Amanda: It's just exciting like I've spoken before about how some of my favorite moments in gameplay are when the camera pans back. Like going back to our second episode where at the very end you sort of pan up and see that the star winked out and that this is so much bigger than a wedding and so much bigger than a single groom. And I felt that today as well, which is like life and death do not mean when I thought that they mean and maybe this is more taken for granted for people who played D&D before. But for me like I assume that the bounds of the world match up with the one that I live in until told otherwise. And this was a major camera panning back. Things are much bigger more complicated than you thought they were.

Michael: I will tell you that of all the things that happened in the episode in terms of like shock for me the number one was going to be and still is Tracey deciding to chop off the chain.

Eric: Yeah.
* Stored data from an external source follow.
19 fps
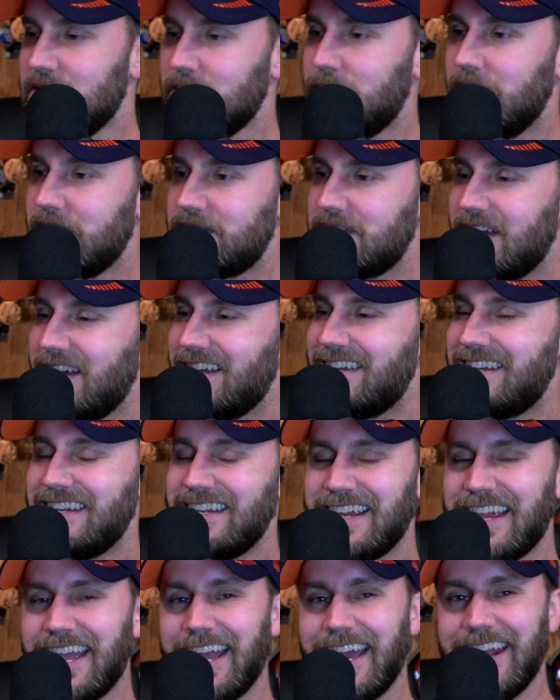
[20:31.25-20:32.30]
But
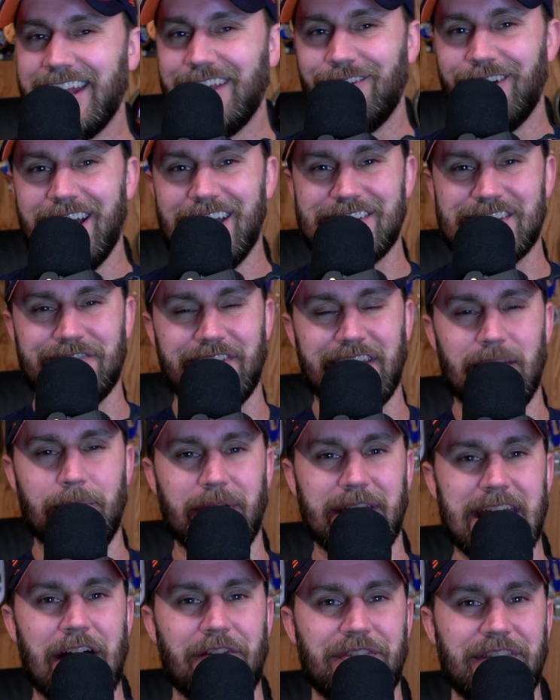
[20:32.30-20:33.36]
anyways, if
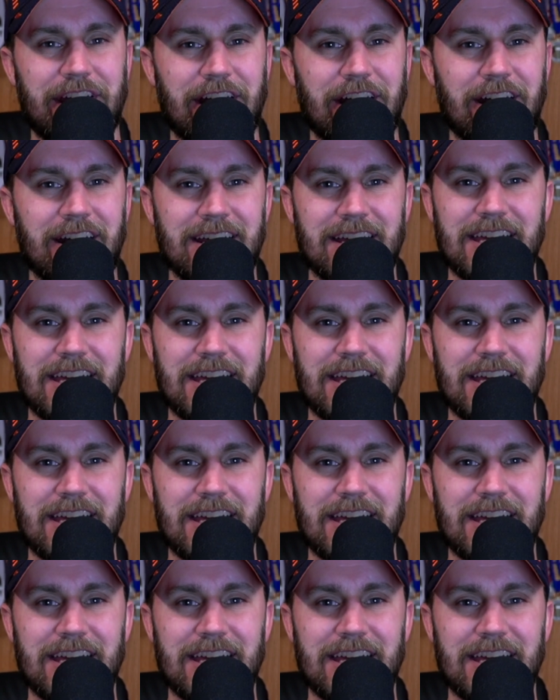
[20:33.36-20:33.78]
anybody out there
That goop was coming up towards you. And now you know the bad stuff that might have happened, you would have been like venom Tracey, you would like, open your maw and there were even big Spiderman teeth in there.
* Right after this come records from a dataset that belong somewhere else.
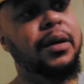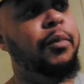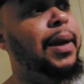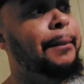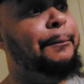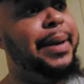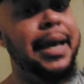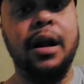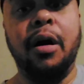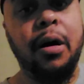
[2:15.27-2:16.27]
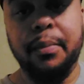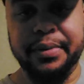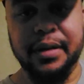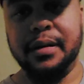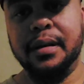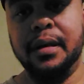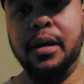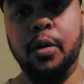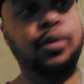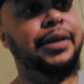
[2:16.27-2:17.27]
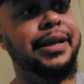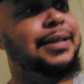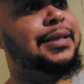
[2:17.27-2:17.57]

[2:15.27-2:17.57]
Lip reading: We beat Auburn, who Nick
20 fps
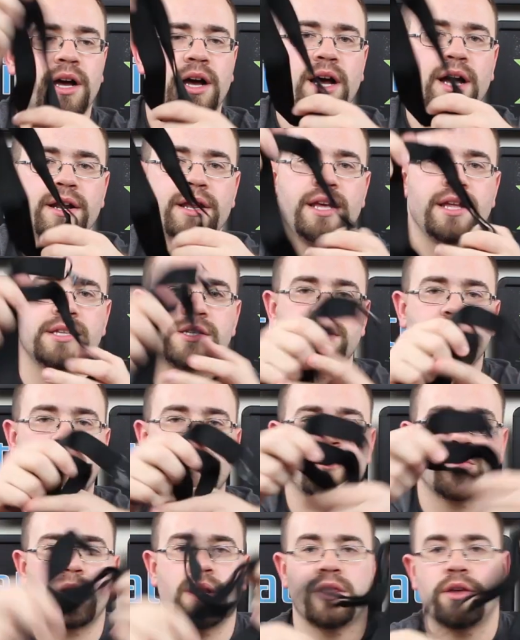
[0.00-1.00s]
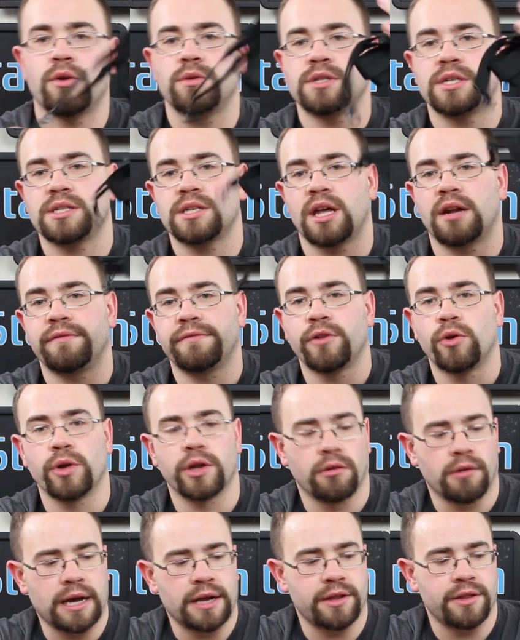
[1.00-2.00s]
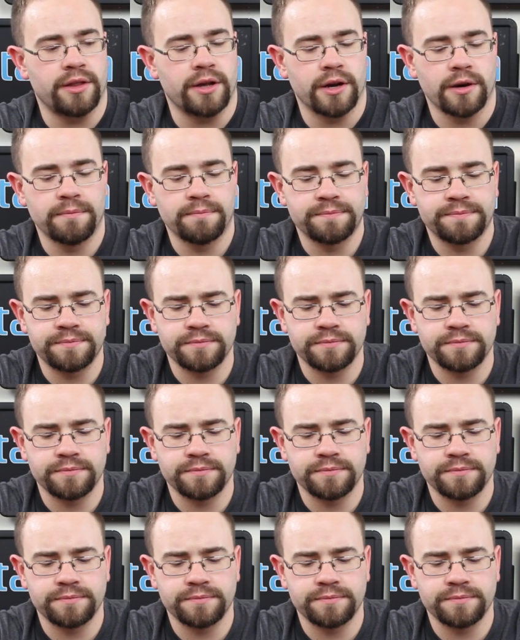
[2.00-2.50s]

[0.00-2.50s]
Ah, neat. So they give you one of those. It's kind of floating around in there.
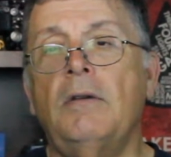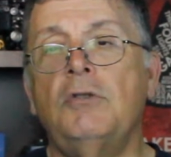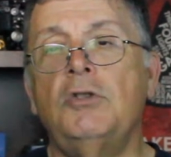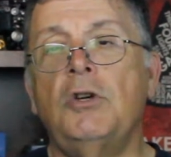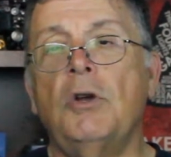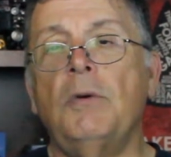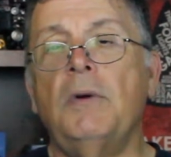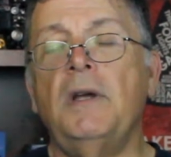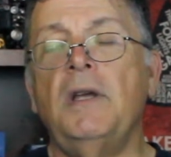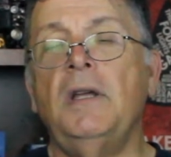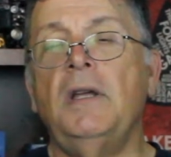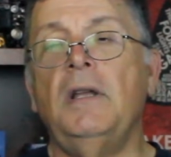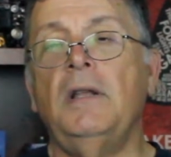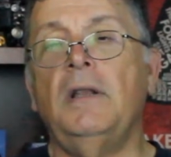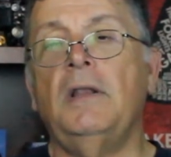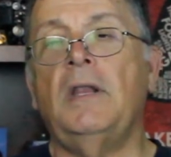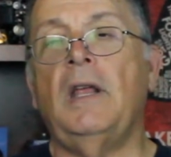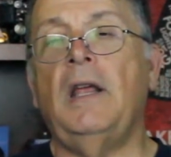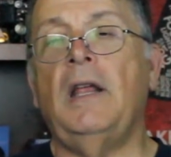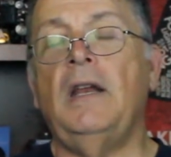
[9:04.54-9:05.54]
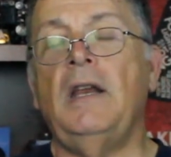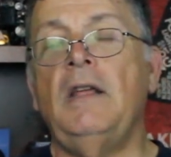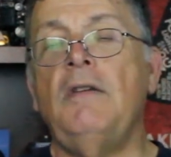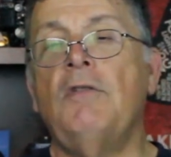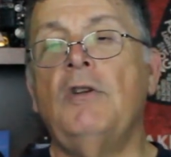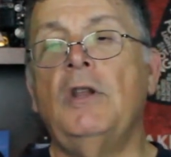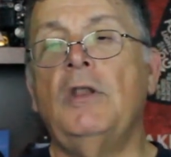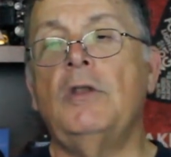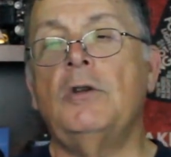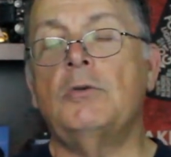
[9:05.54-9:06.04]
showing that
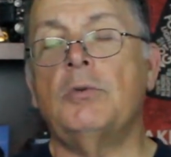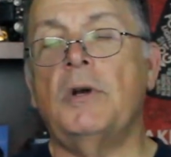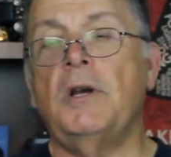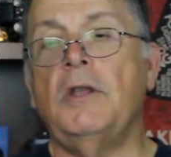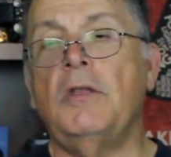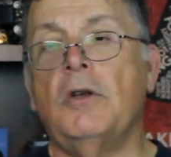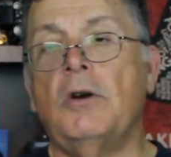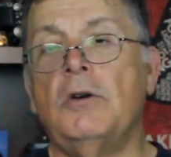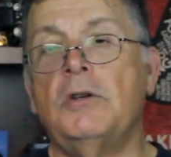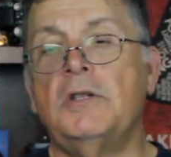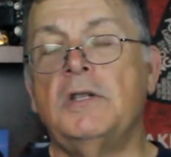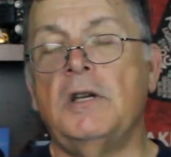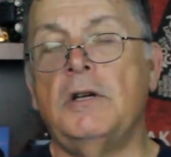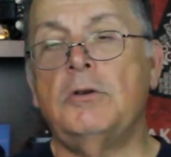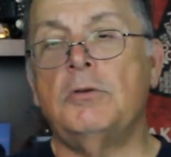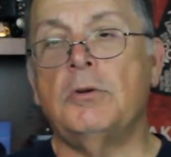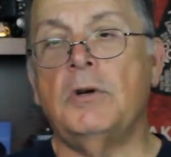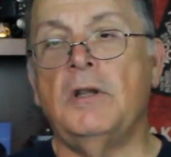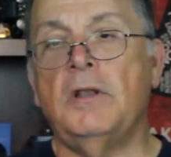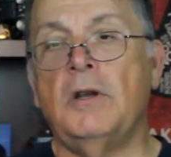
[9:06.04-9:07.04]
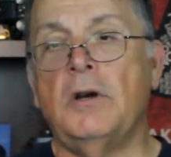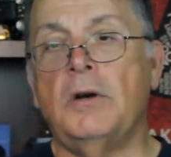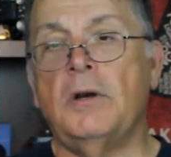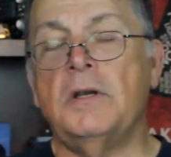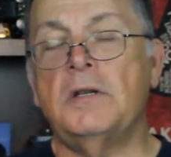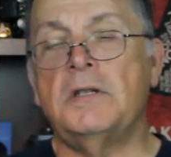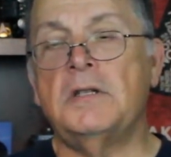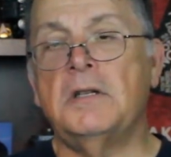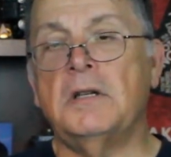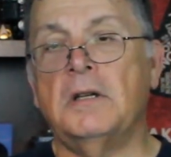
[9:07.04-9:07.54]
even in the 23rd century, there
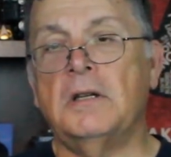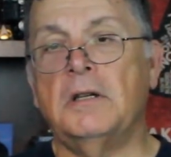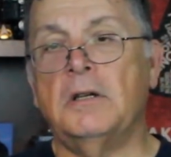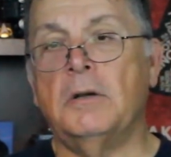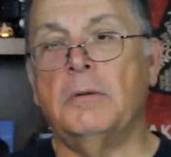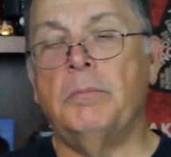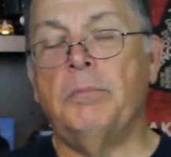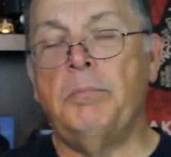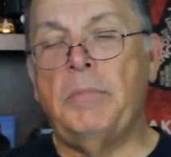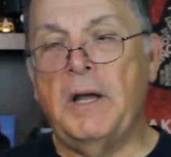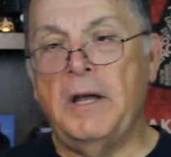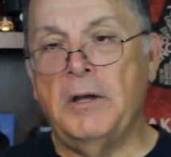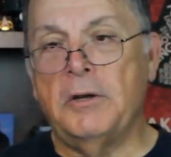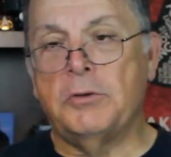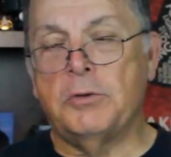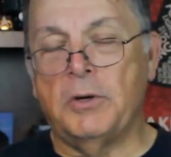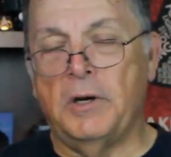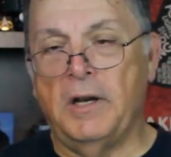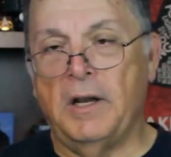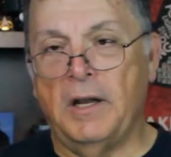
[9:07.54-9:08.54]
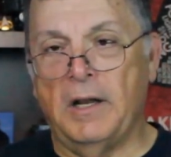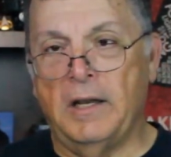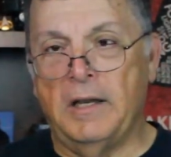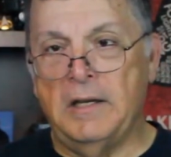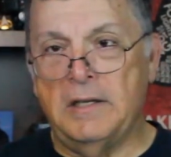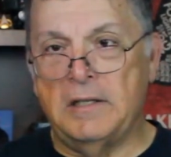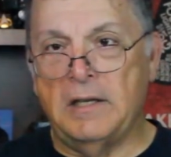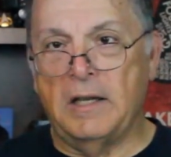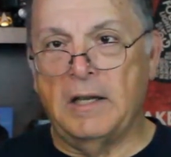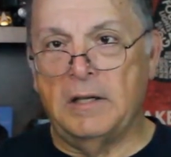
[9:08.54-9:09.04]
is still a little bigotry, at
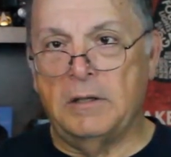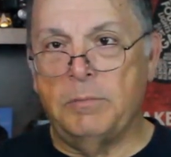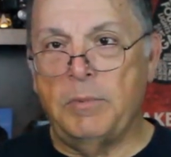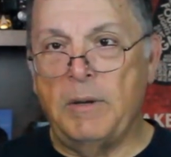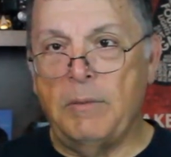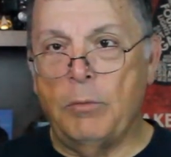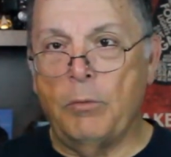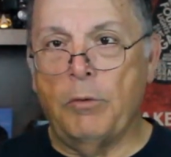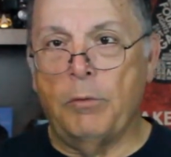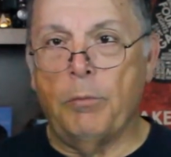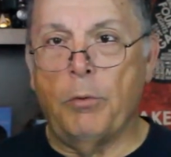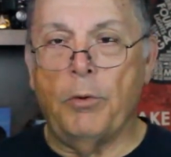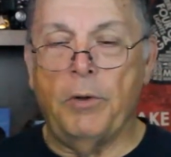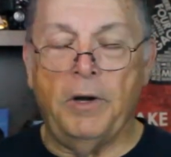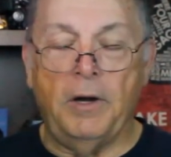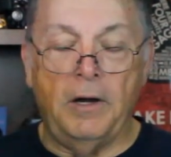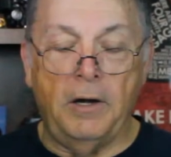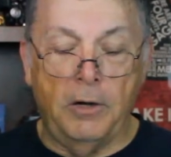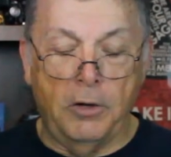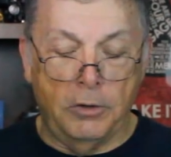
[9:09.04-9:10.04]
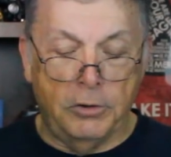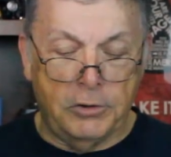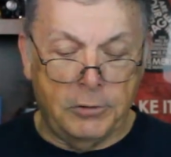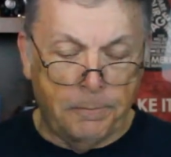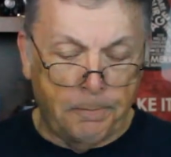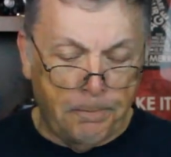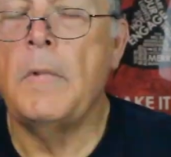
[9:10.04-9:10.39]
least against people with pointed ears.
Brandon: Yeah, I think I actually did sit here for a good couple of minutes trying to decide what to do because I didn't want to do that. That item has been super super useful for me so far.

Eric: Oh yeah you use it at least like once every two sessions

Brandon: I know it's great. And without it honestly Tracey is a little like hamstringed like I don't know how helpful he can be. I mean he can swing a cool big axe and that's about it

Amanda: Rage button is still pretty good.

Brandon: Yeah, he's got an alligator too I guess.

Amanda: Tracey you have value beyond the mechanics you bring to our team.

Brandon: Yeah, he can read books

Eric: He can't get poisoned.

Michael: I'm going to cry

Brandon: Yeah that was actually the other thing I was gonna talk about.

Amanda: Thanks for playing with me in the space Michael

Brandon: So, the water didn't affect me, and the piranhas didn't affect me but they seemed to affect other people so what was the deal?

Eric: Sure, so when I was doing this I was looking up a bunch of different ways that people have rendered the Bake-kujira, which we've talked about before. This Japanese bone ghost whale, how they rendered it in D&D. And you know, we have like the ghost fish and the ghost birds and it has this wail and it has all the stuff. Wail, W-A-I-L for the whale, W-H-A-L-E. Nice wordplay!

Amanda: Nice homophone

Eric: homophones. And this one that I saw was like, we had these like bone piranhas that were like always swimming through the river, but I thought this one had like an aura of disgusting around it like these dead rotting fish.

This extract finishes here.